Segment Open

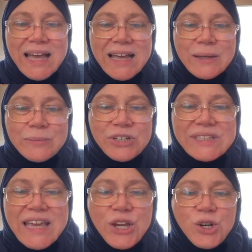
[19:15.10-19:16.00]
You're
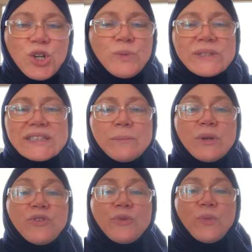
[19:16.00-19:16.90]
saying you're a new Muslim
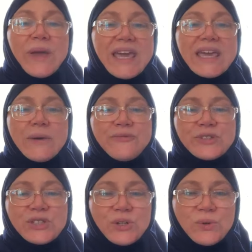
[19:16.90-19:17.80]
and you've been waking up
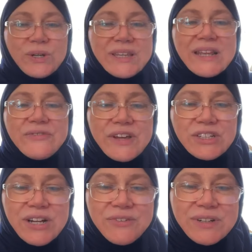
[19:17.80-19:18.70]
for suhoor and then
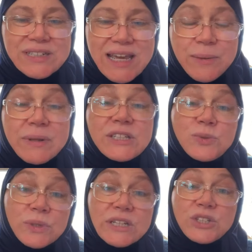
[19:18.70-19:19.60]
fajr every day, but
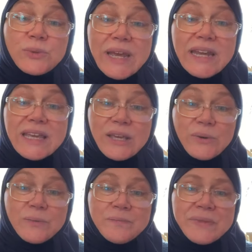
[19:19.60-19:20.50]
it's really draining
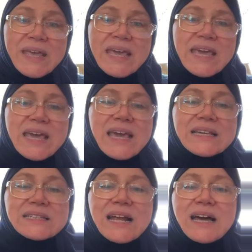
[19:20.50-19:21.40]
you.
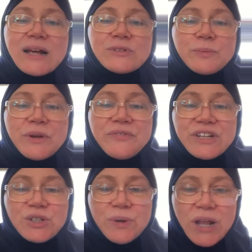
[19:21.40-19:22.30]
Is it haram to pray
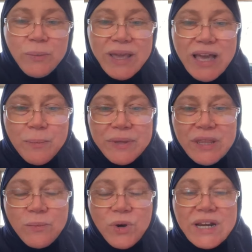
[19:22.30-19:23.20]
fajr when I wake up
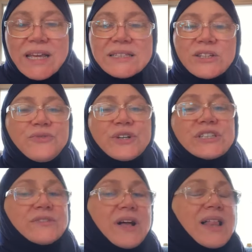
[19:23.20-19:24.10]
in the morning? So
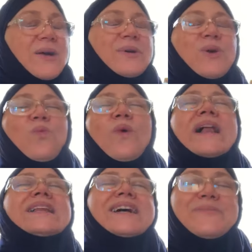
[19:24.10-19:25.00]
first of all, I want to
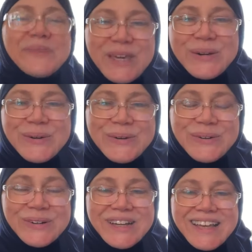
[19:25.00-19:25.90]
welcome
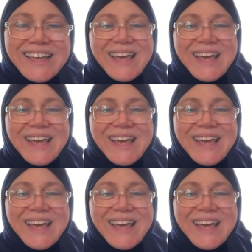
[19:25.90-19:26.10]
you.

Segment Closed

*Exercise*: In the copy, include exactly the lines from the one containing "[19:16.00-19:16.90]" through the last line of the records, and no pictures or other text.

*Your solution*:
[19:16.00-19:16.90]
saying you're a new Muslim
[19:16.90-19:17.80]
and you've been waking up
[19:17.80-19:18.70]
for suhoor and then
[19:18.70-19:19.60]
fajr every day, but
[19:19.60-19:20.50]
it's really draining
[19:20.50-19:21.40]
you.
[19:21.40-19:22.30]
Is it haram to pray
[19:22.30-19:23.20]
fajr when I wake up
[19:23.20-19:24.10]
in the morning? So
[19:24.10-19:25.00]
first of all, I want to
[19:25.00-19:25.90]
welcome
[19:25.90-19:26.10]
you.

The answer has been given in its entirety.